5 de novembro de 2014

O parto que não é NADA normal!

Muitos já sabem que eu sou ativista do parto humanizado, e que antes de parir minha filha Isis, naturalmente, sem nenhuma intervenção, meu filho Arthur e eu passamos por uma cesárea desnecessária.
Ainda dói, não a cicatriz física, mas a da alma, por não ter passado o momento mais lindo da vida com ele também.
Mas hoje em dia, já me sinto a vontade pra falar sobre o assunto, tanto que me sinto no dever de ajudar outras mulheres a não irem pra faca sem necessidade.

Mas não adianta apenas escapar de uma cesárea e cair num parto normal totalmente violento, nós não queremos só que nosso filho nasça pelas nossas vaginas, nós queremos respeito e carinho, queremos de volta o nosso protagonismo!
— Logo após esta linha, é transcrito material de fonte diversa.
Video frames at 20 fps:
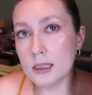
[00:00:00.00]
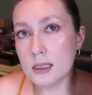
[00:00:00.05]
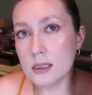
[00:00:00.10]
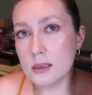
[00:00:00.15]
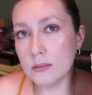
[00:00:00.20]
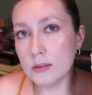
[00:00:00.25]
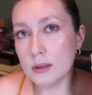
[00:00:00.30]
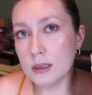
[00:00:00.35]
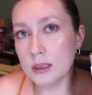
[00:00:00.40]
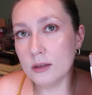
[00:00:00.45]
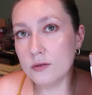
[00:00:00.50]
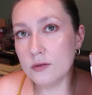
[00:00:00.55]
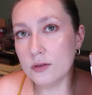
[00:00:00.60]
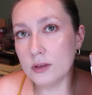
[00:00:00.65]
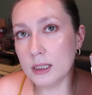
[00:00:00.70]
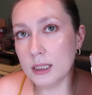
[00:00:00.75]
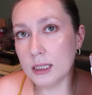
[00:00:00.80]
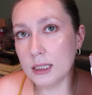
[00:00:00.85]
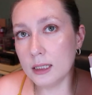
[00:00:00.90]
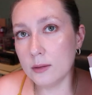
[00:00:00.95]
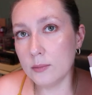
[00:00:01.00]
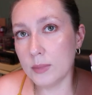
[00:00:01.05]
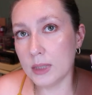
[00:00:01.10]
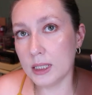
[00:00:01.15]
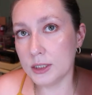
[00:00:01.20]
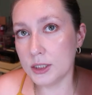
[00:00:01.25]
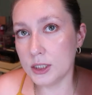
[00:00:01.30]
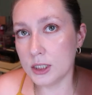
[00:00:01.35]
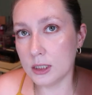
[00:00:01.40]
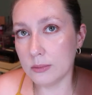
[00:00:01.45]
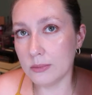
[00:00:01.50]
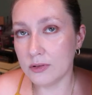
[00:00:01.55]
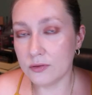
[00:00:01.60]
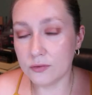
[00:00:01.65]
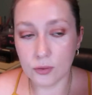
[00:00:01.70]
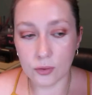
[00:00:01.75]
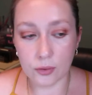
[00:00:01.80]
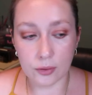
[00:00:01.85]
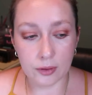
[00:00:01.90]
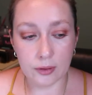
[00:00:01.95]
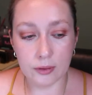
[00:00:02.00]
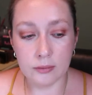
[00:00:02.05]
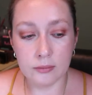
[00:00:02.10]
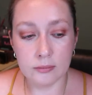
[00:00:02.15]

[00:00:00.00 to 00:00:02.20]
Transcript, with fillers: This one I feel like I mentioned before.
Que seja respeitada a fisiologia do nosso corpo, que o significado de obstetrícia ( vem da palavra latina "obstetrix", que é derivada do verbo "obstare" - ficar ao lado) seja realmente praticado.
Queremos partos e nascimentos respeitosos!! Com intervenções nos casos que forem mesmo necessárias, não feitas de rotina, como se não soubessem mais como um parto funciona.
A medicina evoluiu sim, mas o corpo da mulher continua sendo perfeito pra parir e nutrir, do mesmo modo que é perfeito pra conceber e gestar!

Abaixo algumas das intervenções desnecessárias mais praticadas e de rotina:

Amniotomia (rompimento artificial da bolsa)


Soro com ocitocina sintética (faz aumentar as contrações e as dores se tornam insuportáveis)


Posição de litotômia (pernas abertas e amarradas)


Manobra de kristeller (ato de empurra o fundo do útero durante uma contração)


Episiotomia (corte feito no períneo, entre a vagina e o ânus)


De todas essas intervenções, a que às vezes pode ser mesmo necessária, é o uso da ocitocina sintética, as outras são só violências com a mulher e bebê.

Isso é violência obstétrica e as mulheres precisam saber que isso não é um parto normal!
A nosso luta pelo parto humanizado ainda vai muito longe, mas aos poucos, as mulheres irão se conscientizar e começarão a exigir seus direitos!

Outas coisas que também podem passar despercebidas, ou consideradas normais: gestante ter que ficar deitada na maca durante o trabalho de parto e ter que ficar em jejum, sem ao menos poder tomar uma água. 
A mulher não só pode como deve sim se movimentar durante o trabalho de parto, e deve se alimentar e se hidratar, para que no momento do expulsivo ela tenha forças e esteja disposta!

Façam um plano de parto um modelo aqui!
Denunciem esse tipo de violência, saiba mais clicando aqui!

O parto humanizado é para todas! 
Gestantes do SUS, do setor privado, de todas as classes!! 
A nossa luta é por todas, para todas e de todos!!